Visualization of Tk/FruM neurons (green), responsible for aggressive behavior, in the male fly brain (left, yellow arrows); for comparison, the female fly brain (right) lacks these neurons.  Source
Visualization of Tk/FruM neurons, responsible for aggressive behavior, in the male fly brain (left, yellow arrows); for comparison, the female fly brain (right) lacks these neurons. Asahina et al., 2014. Source: Caltech

The hunt was on. Anderson’s team characterized how Tk neurons sparked aggression, and found that overexpressing Tk itself, while simultaneously activating the Tk neurons, ramped up aggressive behavior to the point of driving flies to attack inanimate objects (in this case, a fly-sized magnet). Despite also expressing FruM, activating these neurons had no effect on courtship, indicating their specific role in increasing ‘aggressive arousal,’ or the likelihood of engaging in aggressive behavior. These neurons were only observed in males, as expected for FruM neurons, potentially explaining female flies’ low levels of observed aggression. And perhaps most intriguingly, the neuropeptide Tk itself was driving aggression, presenting the first molecular link between aggression in flies and mammals.
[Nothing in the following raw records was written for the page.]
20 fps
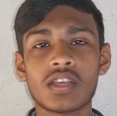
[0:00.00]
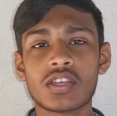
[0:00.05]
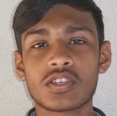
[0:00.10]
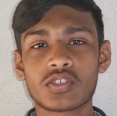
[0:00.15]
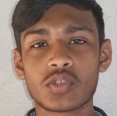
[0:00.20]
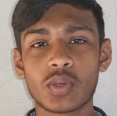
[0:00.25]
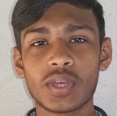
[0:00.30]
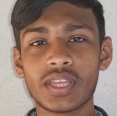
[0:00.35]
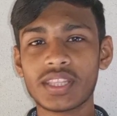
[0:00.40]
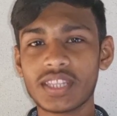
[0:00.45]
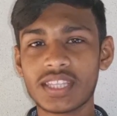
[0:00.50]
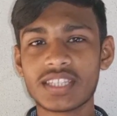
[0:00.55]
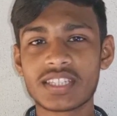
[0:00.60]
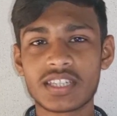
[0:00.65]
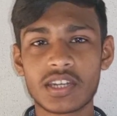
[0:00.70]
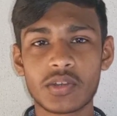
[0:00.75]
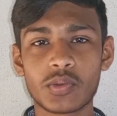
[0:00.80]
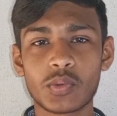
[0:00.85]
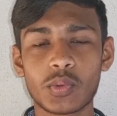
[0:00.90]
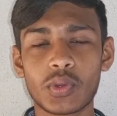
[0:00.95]
So in this
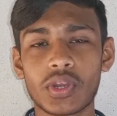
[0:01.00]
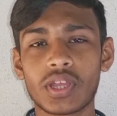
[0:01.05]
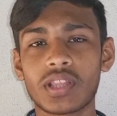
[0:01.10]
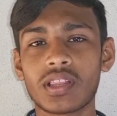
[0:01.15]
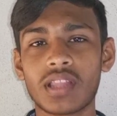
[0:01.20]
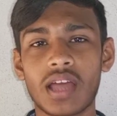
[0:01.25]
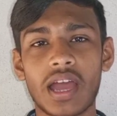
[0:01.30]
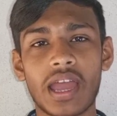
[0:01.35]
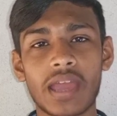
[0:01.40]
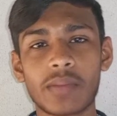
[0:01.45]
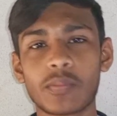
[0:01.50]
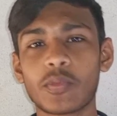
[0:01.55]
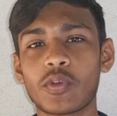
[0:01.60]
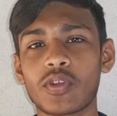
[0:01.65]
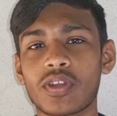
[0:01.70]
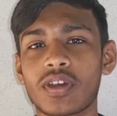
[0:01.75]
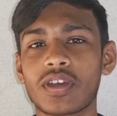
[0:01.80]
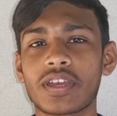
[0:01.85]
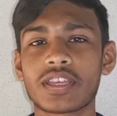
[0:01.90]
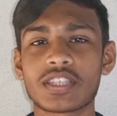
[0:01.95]
tutorial, I am
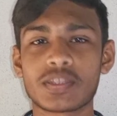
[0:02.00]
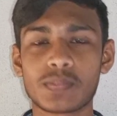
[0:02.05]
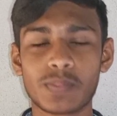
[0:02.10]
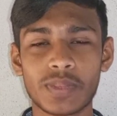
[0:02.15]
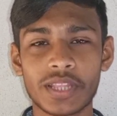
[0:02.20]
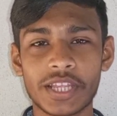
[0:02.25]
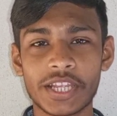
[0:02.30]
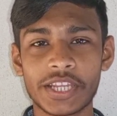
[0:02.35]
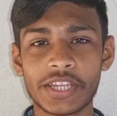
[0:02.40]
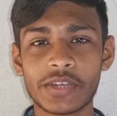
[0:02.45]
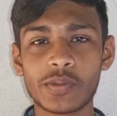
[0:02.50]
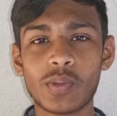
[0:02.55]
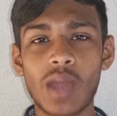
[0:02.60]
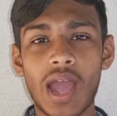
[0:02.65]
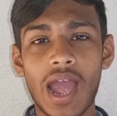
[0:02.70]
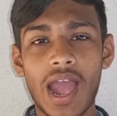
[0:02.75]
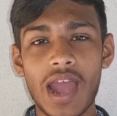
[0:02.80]
gonna explain you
With a gene and a neuropeptide pinned down as the factors responsible for male aggression in flies, the Anderson lab, and indeed the entire field studying aggression, now has a new lead on the genetic basis of gender differences in aggression. Will we soon understand why men and women demonstrate different levels and kinds of aggressive behavior? Maybe not for some time. But a similar, aggression-related molecule is present in the mammalian brain, and the fruit fly’s behavior provides the foundation for further study into how sexual dimorphism occurs in higher organisms.The fruitless gene, over forty years since its inception as fruity, continues to bear intellectual fruit, as the grandfather of behavior-regulating genes known to be expressed in a sex-based fashion. Good science takes time, some fumbles with inappropriate names, and some gambles, but the modest fruit fly has yet again proven it is not to be underestimated. Especially when it is up for a fight.